> Description of the task
Word for word, restate the entries below, but exclude the images.
━━ Material for the task ━━
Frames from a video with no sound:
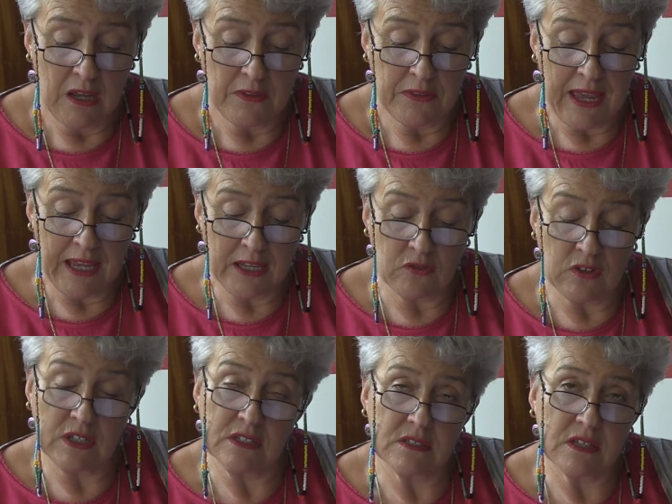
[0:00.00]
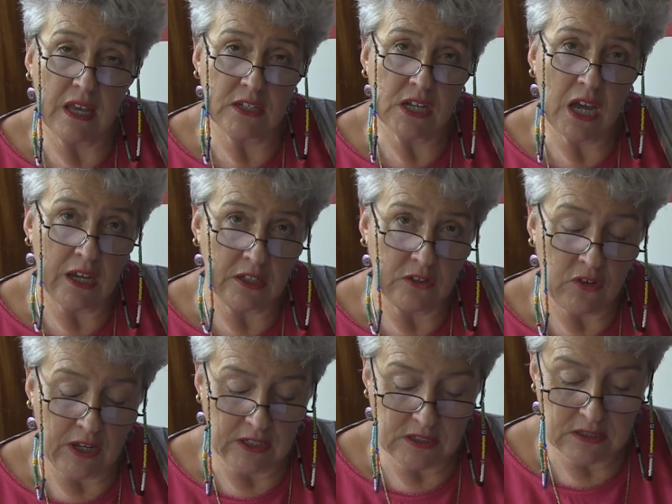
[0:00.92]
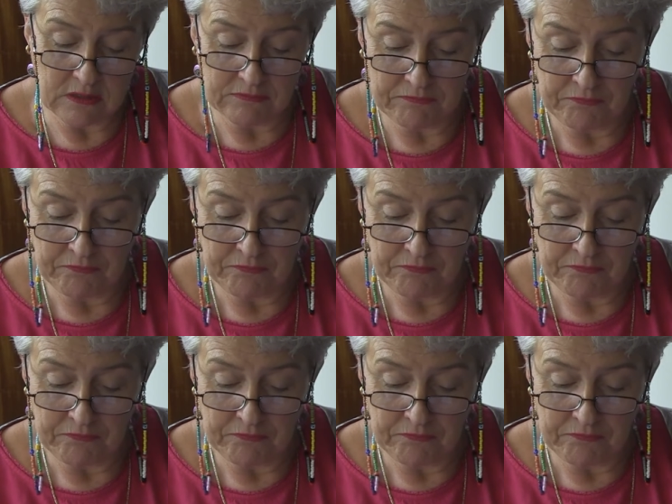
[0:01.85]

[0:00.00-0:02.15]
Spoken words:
the Henrys and Heinrichs,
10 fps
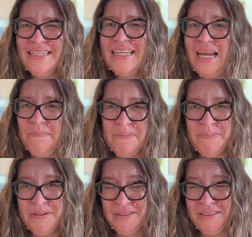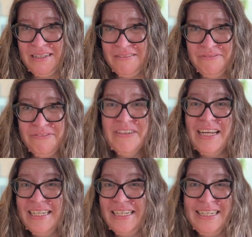capable of
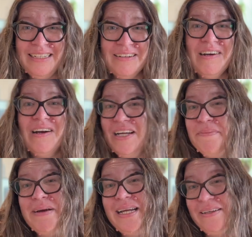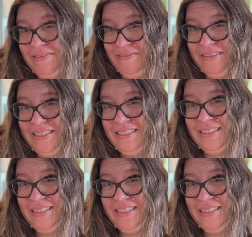flying on my own.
━━━
> Response for this exercise
Frames from a video with no sound:
[0:00.00]
[0:00.92]
[0:01.85]

[0:00.00-0:02.15]
Spoken words:
the Henrys and Heinrichs,
10 fps
capable of
flying on my own.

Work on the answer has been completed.